• **Work to be completed**:
The entries are to be reproduced verbatim, with all pictures omitted.

• **Exercise material**:
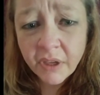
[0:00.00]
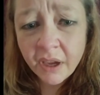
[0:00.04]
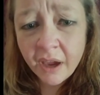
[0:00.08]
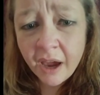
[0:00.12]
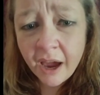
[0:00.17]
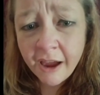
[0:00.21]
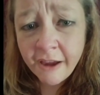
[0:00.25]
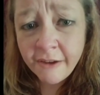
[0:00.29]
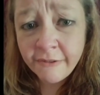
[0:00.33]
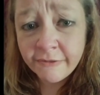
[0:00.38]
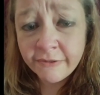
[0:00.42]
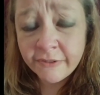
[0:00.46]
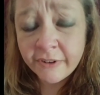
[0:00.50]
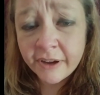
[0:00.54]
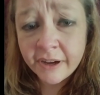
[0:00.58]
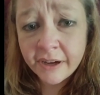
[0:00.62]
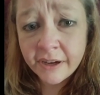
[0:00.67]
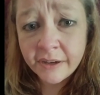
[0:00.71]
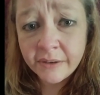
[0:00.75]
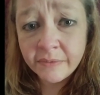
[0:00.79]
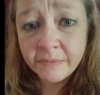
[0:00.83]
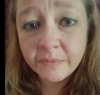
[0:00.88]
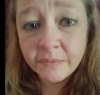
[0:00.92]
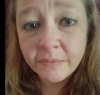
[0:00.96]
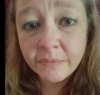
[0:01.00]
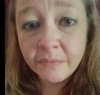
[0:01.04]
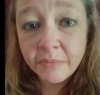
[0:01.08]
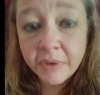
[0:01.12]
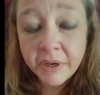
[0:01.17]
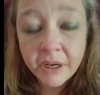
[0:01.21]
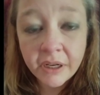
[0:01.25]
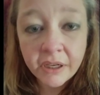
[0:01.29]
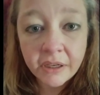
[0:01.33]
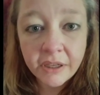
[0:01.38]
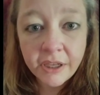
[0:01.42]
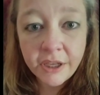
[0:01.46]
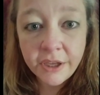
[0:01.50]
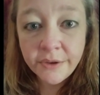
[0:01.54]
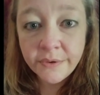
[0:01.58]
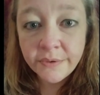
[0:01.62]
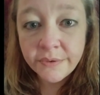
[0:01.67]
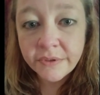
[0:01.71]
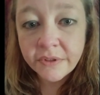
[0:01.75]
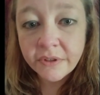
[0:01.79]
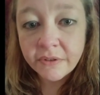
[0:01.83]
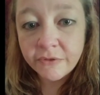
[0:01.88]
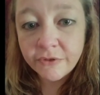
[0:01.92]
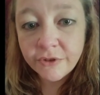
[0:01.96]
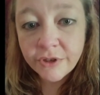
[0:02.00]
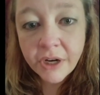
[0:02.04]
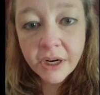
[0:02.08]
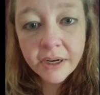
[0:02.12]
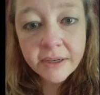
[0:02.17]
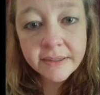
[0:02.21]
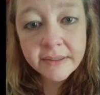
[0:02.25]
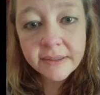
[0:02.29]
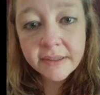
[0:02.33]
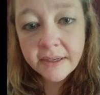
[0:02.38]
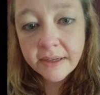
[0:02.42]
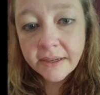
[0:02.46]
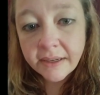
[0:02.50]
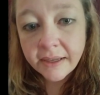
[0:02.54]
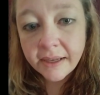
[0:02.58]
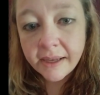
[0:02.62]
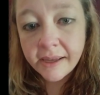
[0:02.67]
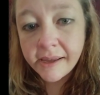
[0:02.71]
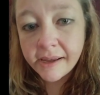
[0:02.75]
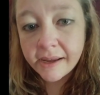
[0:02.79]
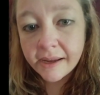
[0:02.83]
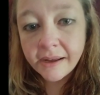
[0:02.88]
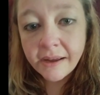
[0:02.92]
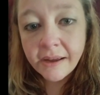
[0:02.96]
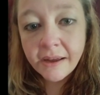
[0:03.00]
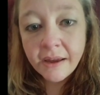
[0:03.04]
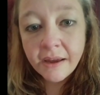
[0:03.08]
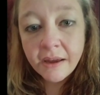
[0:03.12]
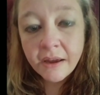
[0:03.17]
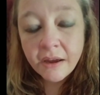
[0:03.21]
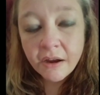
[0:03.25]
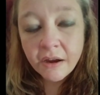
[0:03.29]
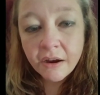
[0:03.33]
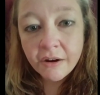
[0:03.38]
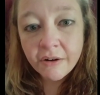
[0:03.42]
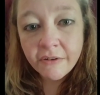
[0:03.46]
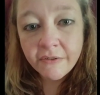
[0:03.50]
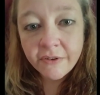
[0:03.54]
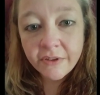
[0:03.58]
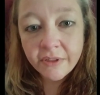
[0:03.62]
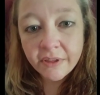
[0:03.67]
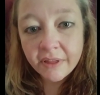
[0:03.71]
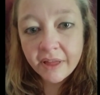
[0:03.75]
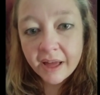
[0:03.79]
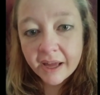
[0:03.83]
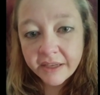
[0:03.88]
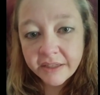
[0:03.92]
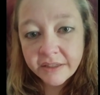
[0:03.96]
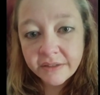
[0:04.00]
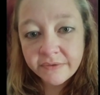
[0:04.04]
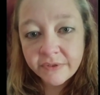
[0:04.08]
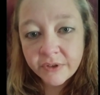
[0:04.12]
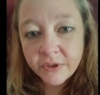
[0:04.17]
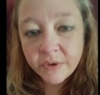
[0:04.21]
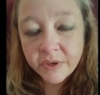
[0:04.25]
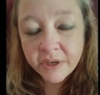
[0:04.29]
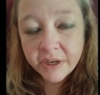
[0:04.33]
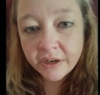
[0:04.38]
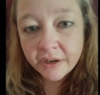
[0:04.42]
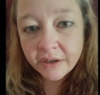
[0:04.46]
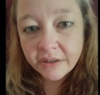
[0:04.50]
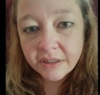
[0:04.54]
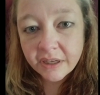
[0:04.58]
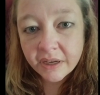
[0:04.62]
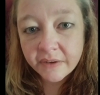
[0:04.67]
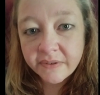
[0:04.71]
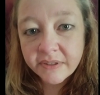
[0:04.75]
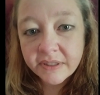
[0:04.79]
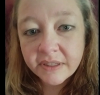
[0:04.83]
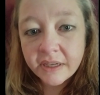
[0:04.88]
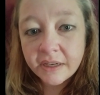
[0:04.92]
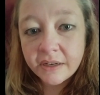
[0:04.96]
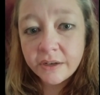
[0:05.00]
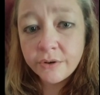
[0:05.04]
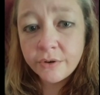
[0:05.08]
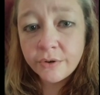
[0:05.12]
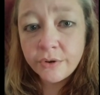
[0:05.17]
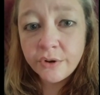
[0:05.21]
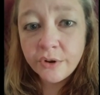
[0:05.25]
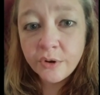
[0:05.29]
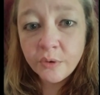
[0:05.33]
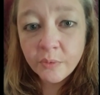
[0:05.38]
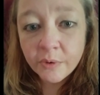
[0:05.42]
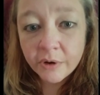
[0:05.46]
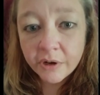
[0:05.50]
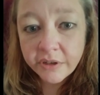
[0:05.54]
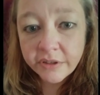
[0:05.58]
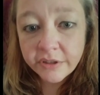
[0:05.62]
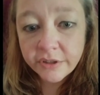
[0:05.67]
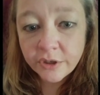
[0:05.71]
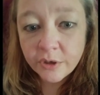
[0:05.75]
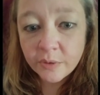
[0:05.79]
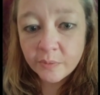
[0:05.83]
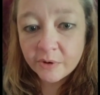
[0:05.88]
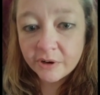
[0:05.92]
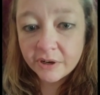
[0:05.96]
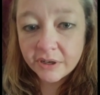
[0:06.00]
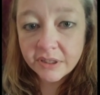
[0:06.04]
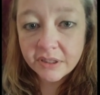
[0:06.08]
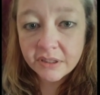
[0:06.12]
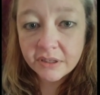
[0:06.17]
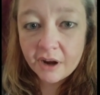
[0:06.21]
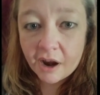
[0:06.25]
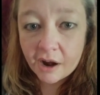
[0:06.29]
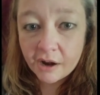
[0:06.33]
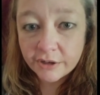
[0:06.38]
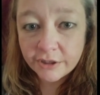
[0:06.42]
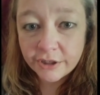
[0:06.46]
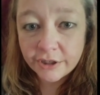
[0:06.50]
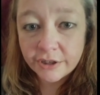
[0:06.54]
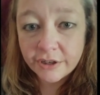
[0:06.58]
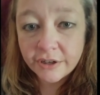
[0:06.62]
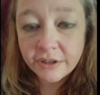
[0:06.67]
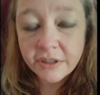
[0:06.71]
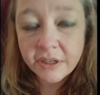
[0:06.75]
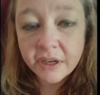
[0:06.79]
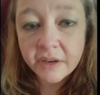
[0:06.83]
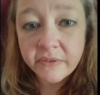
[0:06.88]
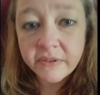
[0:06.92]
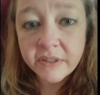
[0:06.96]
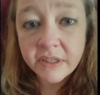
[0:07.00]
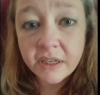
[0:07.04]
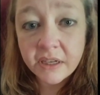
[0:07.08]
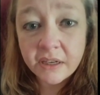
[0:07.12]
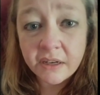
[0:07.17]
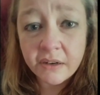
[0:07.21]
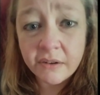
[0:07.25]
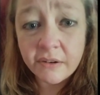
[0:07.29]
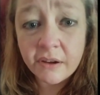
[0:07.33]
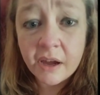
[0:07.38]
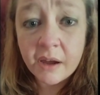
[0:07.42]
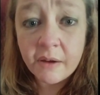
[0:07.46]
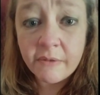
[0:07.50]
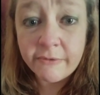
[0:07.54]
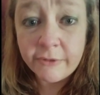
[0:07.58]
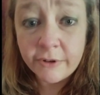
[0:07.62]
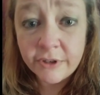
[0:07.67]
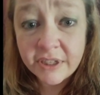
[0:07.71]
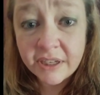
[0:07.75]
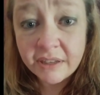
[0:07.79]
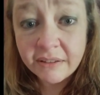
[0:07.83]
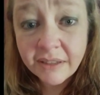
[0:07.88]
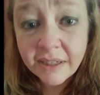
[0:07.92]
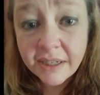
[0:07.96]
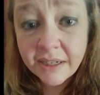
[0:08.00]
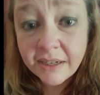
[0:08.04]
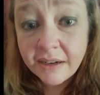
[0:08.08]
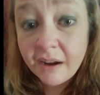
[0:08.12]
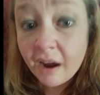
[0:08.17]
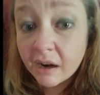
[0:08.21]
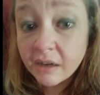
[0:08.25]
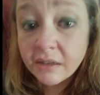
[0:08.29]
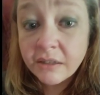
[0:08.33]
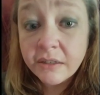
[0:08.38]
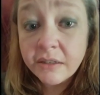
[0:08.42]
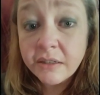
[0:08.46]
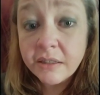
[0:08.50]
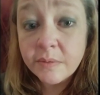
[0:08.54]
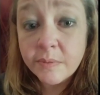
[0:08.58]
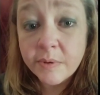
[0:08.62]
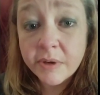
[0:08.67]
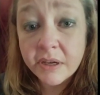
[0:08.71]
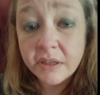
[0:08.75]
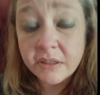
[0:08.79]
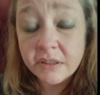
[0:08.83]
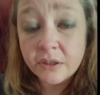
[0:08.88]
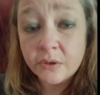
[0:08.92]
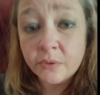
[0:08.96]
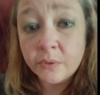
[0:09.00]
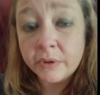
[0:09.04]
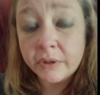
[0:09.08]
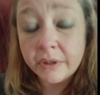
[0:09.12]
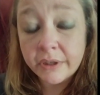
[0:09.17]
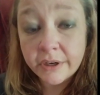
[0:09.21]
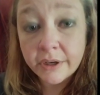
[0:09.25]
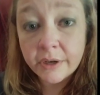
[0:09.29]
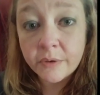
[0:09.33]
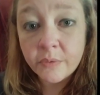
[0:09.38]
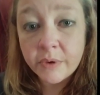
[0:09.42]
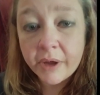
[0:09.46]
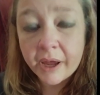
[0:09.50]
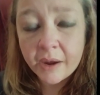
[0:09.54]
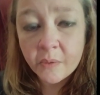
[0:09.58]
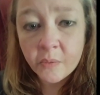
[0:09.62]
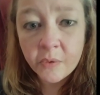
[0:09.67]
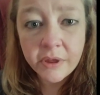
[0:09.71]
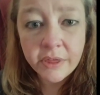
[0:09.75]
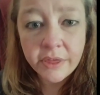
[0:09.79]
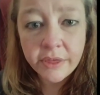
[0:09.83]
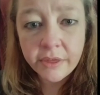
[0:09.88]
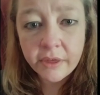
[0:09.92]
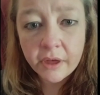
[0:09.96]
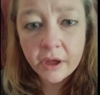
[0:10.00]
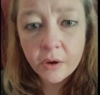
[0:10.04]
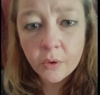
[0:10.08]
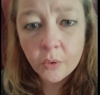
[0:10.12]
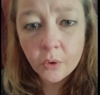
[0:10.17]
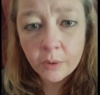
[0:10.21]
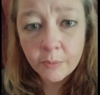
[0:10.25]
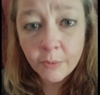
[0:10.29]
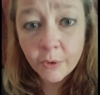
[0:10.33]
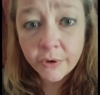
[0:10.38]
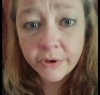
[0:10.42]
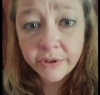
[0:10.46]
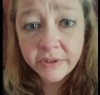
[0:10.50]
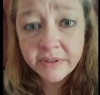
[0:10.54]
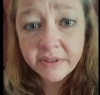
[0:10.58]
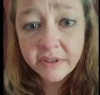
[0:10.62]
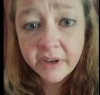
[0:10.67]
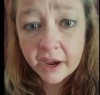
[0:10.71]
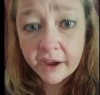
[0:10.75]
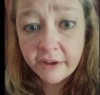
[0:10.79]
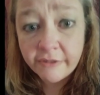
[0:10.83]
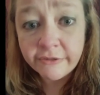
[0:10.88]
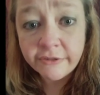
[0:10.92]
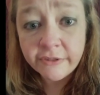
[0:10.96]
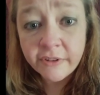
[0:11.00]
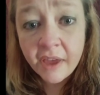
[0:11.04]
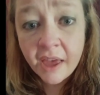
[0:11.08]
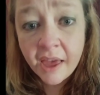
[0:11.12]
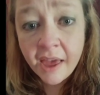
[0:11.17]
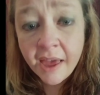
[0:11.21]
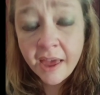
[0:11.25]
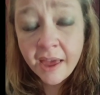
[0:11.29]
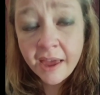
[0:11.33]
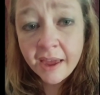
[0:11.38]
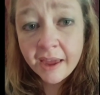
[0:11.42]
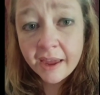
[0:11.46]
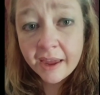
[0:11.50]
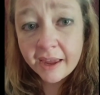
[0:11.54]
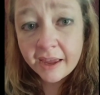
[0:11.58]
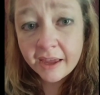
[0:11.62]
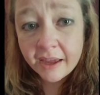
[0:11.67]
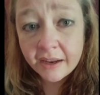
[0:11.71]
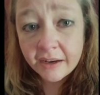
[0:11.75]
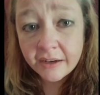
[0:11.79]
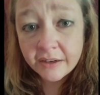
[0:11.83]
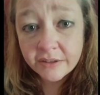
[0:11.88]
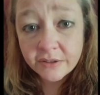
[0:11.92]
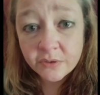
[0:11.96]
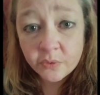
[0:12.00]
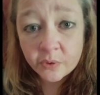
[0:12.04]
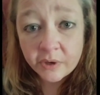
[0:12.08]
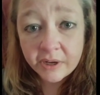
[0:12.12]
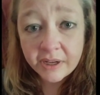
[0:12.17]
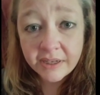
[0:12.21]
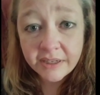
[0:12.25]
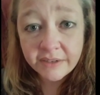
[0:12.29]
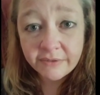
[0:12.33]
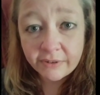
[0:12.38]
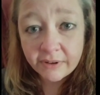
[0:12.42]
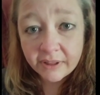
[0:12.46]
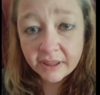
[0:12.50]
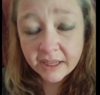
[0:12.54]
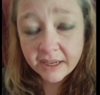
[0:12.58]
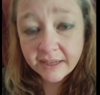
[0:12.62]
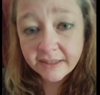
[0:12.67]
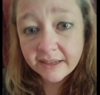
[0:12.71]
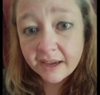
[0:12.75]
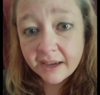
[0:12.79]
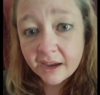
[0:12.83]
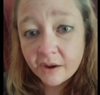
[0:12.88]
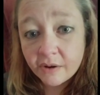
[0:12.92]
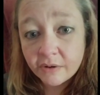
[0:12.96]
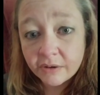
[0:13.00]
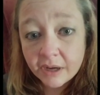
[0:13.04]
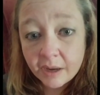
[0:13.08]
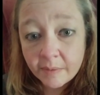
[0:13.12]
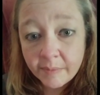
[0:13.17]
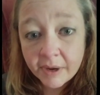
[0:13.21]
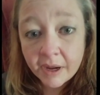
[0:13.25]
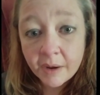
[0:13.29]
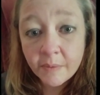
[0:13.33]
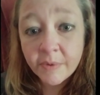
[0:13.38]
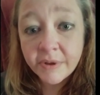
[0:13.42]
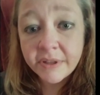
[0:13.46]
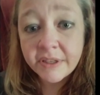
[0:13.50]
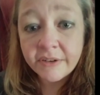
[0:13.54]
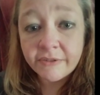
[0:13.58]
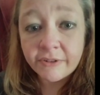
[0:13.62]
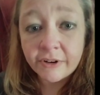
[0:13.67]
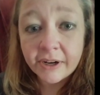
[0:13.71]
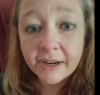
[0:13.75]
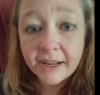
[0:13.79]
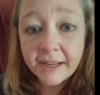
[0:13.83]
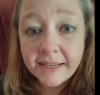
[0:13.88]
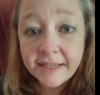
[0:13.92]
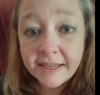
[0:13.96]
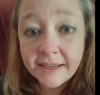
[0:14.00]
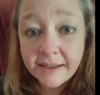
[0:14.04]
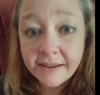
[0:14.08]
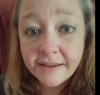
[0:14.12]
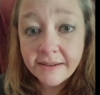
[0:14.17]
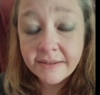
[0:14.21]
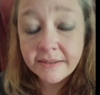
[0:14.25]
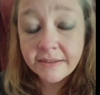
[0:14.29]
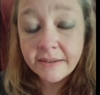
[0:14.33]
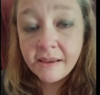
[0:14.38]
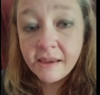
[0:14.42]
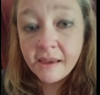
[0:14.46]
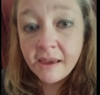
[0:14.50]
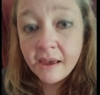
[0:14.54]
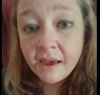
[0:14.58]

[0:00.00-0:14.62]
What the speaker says: I've been accused of drug seeking over the last few years. I've seen numerous doctors. I've seen fertility doctors because they're really good with hormonal stuff and sorting different things out, coming up with different ideas.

• **Written answer**:
[0:00.00]
[0:00.04]
[0:00.08]
[0:00.12]
[0:00.17]
[0:00.21]
[0:00.25]
[0:00.29]
[0:00.33]
[0:00.38]
[0:00.42]
[0:00.46]
[0:00.50]
[0:00.54]
[0:00.58]
[0:00.62]
[0:00.67]
[0:00.71]
[0:00.75]
[0:00.79]
[0:00.83]
[0:00.88]
[0:00.92]
[0:00.96]
[0:01.00]
[0:01.04]
[0:01.08]
[0:01.12]
[0:01.17]
[0:01.21]
[0:01.25]
[0:01.29]
[0:01.33]
[0:01.38]
[0:01.42]
[0:01.46]
[0:01.50]
[0:01.54]
[0:01.58]
[0:01.62]
[0:01.67]
[0:01.71]
[0:01.75]
[0:01.79]
[0:01.83]
[0:01.88]
[0:01.92]
[0:01.96]
[0:02.00]
[0:02.04]
[0:02.08]
[0:02.12]
[0:02.17]
[0:02.21]
[0:02.25]
[0:02.29]
[0:02.33]
[0:02.38]
[0:02.42]
[0:02.46]
[0:02.50]
[0:02.54]
[0:02.58]
[0:02.62]
[0:02.67]
[0:02.71]
[0:02.75]
[0:02.79]
[0:02.83]
[0:02.88]
[0:02.92]
[0:02.96]
[0:03.00]
[0:03.04]
[0:03.08]
[0:03.12]
[0:03.17]
[0:03.21]
[0:03.25]
[0:03.29]
[0:03.33]
[0:03.38]
[0:03.42]
[0:03.46]
[0:03.50]
[0:03.54]
[0:03.58]
[0:03.62]
[0:03.67]
[0:03.71]
[0:03.75]
[0:03.79]
[0:03.83]
[0:03.88]
[0:03.92]
[0:03.96]
[0:04.00]
[0:04.04]
[0:04.08]
[0:04.12]
[0:04.17]
[0:04.21]
[0:04.25]
[0:04.29]
[0:04.33]
[0:04.38]
[0:04.42]
[0:04.46]
[0:04.50]
[0:04.54]
[0:04.58]
[0:04.62]
[0:04.67]
[0:04.71]
[0:04.75]
[0:04.79]
[0:04.83]
[0:04.88]
[0:04.92]
[0:04.96]
[0:05.00]
[0:05.04]
[0:05.08]
[0:05.12]
[0:05.17]
[0:05.21]
[0:05.25]
[0:05.29]
[0:05.33]
[0:05.38]
[0:05.42]
[0:05.46]
[0:05.50]
[0:05.54]
[0:05.58]
[0:05.62]
[0:05.67]
[0:05.71]
[0:05.75]
[0:05.79]
[0:05.83]
[0:05.88]
[0:05.92]
[0:05.96]
[0:06.00]
[0:06.04]
[0:06.08]
[0:06.12]
[0:06.17]
[0:06.21]
[0:06.25]
[0:06.29]
[0:06.33]
[0:06.38]
[0:06.42]
[0:06.46]
[0:06.50]
[0:06.54]
[0:06.58]
[0:06.62]
[0:06.67]
[0:06.71]
[0:06.75]
[0:06.79]
[0:06.83]
[0:06.88]
[0:06.92]
[0:06.96]
[0:07.00]
[0:07.04]
[0:07.08]
[0:07.12]
[0:07.17]
[0:07.21]
[0:07.25]
[0:07.29]
[0:07.33]
[0:07.38]
[0:07.42]
[0:07.46]
[0:07.50]
[0:07.54]
[0:07.58]
[0:07.62]
[0:07.67]
[0:07.71]
[0:07.75]
[0:07.79]
[0:07.83]
[0:07.88]
[0:07.92]
[0:07.96]
[0:08.00]
[0:08.04]
[0:08.08]
[0:08.12]
[0:08.17]
[0:08.21]
[0:08.25]
[0:08.29]
[0:08.33]
[0:08.38]
[0:08.42]
[0:08.46]
[0:08.50]
[0:08.54]
[0:08.58]
[0:08.62]
[0:08.67]
[0:08.71]
[0:08.75]
[0:08.79]
[0:08.83]
[0:08.88]
[0:08.92]
[0:08.96]
[0:09.00]
[0:09.04]
[0:09.08]
[0:09.12]
[0:09.17]
[0:09.21]
[0:09.25]
[0:09.29]
[0:09.33]
[0:09.38]
[0:09.42]
[0:09.46]
[0:09.50]
[0:09.54]
[0:09.58]
[0:09.62]
[0:09.67]
[0:09.71]
[0:09.75]
[0:09.79]
[0:09.83]
[0:09.88]
[0:09.92]
[0:09.96]
[0:10.00]
[0:10.04]
[0:10.08]
[0:10.12]
[0:10.17]
[0:10.21]
[0:10.25]
[0:10.29]
[0:10.33]
[0:10.38]
[0:10.42]
[0:10.46]
[0:10.50]
[0:10.54]
[0:10.58]
[0:10.62]
[0:10.67]
[0:10.71]
[0:10.75]
[0:10.79]
[0:10.83]
[0:10.88]
[0:10.92]
[0:10.96]
[0:11.00]
[0:11.04]
[0:11.08]
[0:11.12]
[0:11.17]
[0:11.21]
[0:11.25]
[0:11.29]
[0:11.33]
[0:11.38]
[0:11.42]
[0:11.46]
[0:11.50]
[0:11.54]
[0:11.58]
[0:11.62]
[0:11.67]
[0:11.71]
[0:11.75]
[0:11.79]
[0:11.83]
[0:11.88]
[0:11.92]
[0:11.96]
[0:12.00]
[0:12.04]
[0:12.08]
[0:12.12]
[0:12.17]
[0:12.21]
[0:12.25]
[0:12.29]
[0:12.33]
[0:12.38]
[0:12.42]
[0:12.46]
[0:12.50]
[0:12.54]
[0:12.58]
[0:12.62]
[0:12.67]
[0:12.71]
[0:12.75]
[0:12.79]
[0:12.83]
[0:12.88]
[0:12.92]
[0:12.96]
[0:13.00]
[0:13.04]
[0:13.08]
[0:13.12]
[0:13.17]
[0:13.21]
[0:13.25]
[0:13.29]
[0:13.33]
[0:13.38]
[0:13.42]
[0:13.46]
[0:13.50]
[0:13.54]
[0:13.58]
[0:13.62]
[0:13.67]
[0:13.71]
[0:13.75]
[0:13.79]
[0:13.83]
[0:13.88]
[0:13.92]
[0:13.96]
[0:14.00]
[0:14.04]
[0:14.08]
[0:14.12]
[0:14.17]
[0:14.21]
[0:14.25]
[0:14.29]
[0:14.33]
[0:14.38]
[0:14.42]
[0:14.46]
[0:14.50]
[0:14.54]
[0:14.58]

[0:00.00-0:14.62]
What the speaker says: I've been accused of drug seeking over the last few years. I've seen numerous doctors. I've seen fertility doctors because they're really good with hormonal stuff and sorting different things out, coming up with different ideas.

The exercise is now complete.